The reality is that many more employees will experience redundancy at some stage in their working career in the current fluid job market. It does not have to be a monumental global catastrophe such as the credit crunch. It can be a local event where cheaper imported products have created competition that cannot be matched, making the organisation no longer sustainable.
Employer relocation or technical skills becoming redundant are frequent causes for employers having to ‘let you go’. It may happen at a critical stage when your salary is supporting a family and a large mortgage and therefore, with such dependencies, unemployment can directly affect all family members. Taking the children to and from school and shopping during the day may be new experiences, but ones you would happily swap for that full-time role and an annual income.
The job market is pyramidal in relation to salary and expertise. As you grow in salary and experience, the opportunities become fewer. Graduates leaving universities will have many more opportunities than CEOs on a multimillion package. Whatever your age or experience, the reactions will always be individual. Loss of status and purpose can lead to negativity and vulnerability or, to others, a ‘happy release’ and looking forward to a more exciting opportunity.
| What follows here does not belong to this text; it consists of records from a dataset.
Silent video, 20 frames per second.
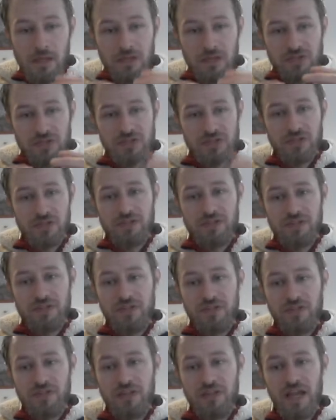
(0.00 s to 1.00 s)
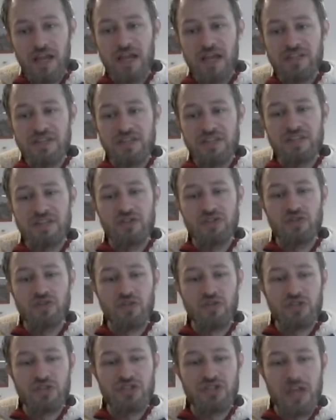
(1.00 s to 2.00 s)
So today is
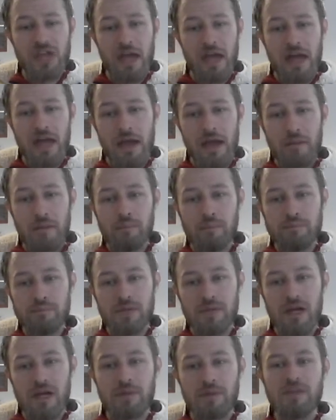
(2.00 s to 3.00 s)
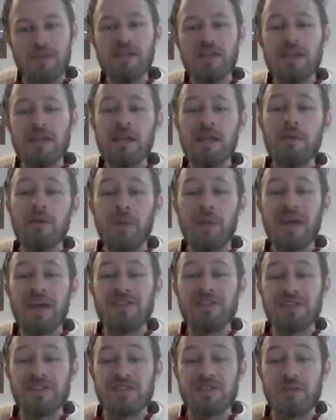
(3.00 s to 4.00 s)
just a little
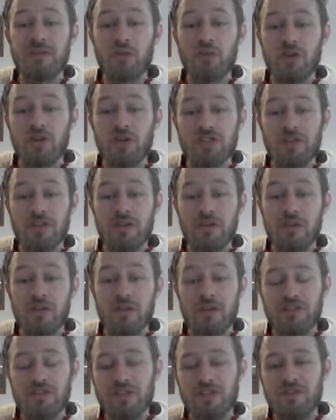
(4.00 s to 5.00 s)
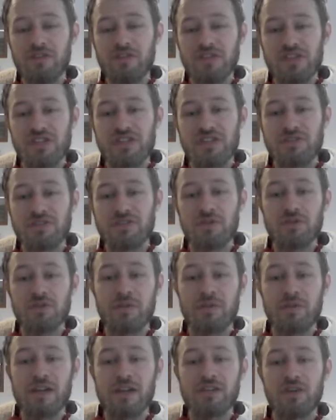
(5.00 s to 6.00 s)
basics in what geophysics is.
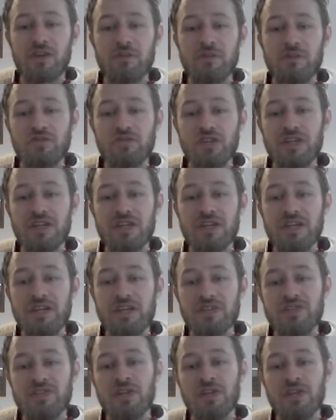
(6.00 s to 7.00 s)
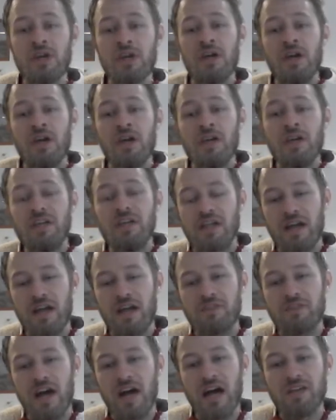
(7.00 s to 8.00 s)
So magnetometry is, you can
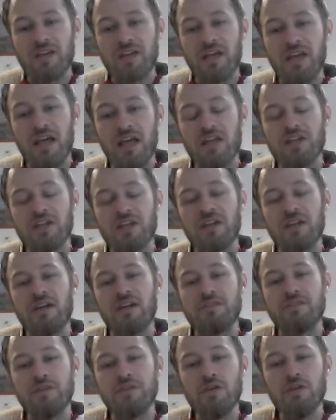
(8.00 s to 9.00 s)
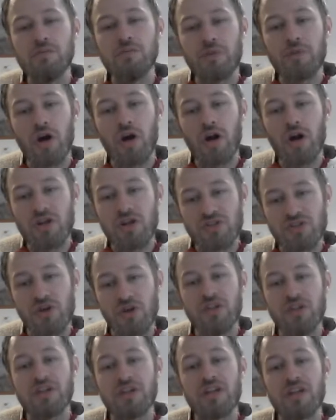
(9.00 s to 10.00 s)
have a handheld, you can have 2 prongs,
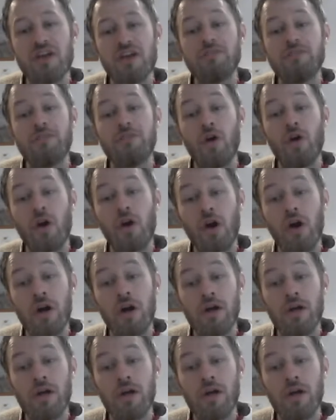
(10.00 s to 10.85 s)
or you can have 4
There is a very positive tendency in today’s market for mature candidates to undertake consultancy roles. This gives them the opportunity to capitalise on their operational experience, which they can apply to managing new projects with similar commercial objectives within disparate organisations.
Redundancy will have very different implications to different employees. You may be working for a large employer, have accrued a very favourable redundancy package and look forward to the opportunity to put your name forward for voluntary redundancy. Perhaps you have worked for the organisation for too many years and this presents the ideal chance to fund an early retirement.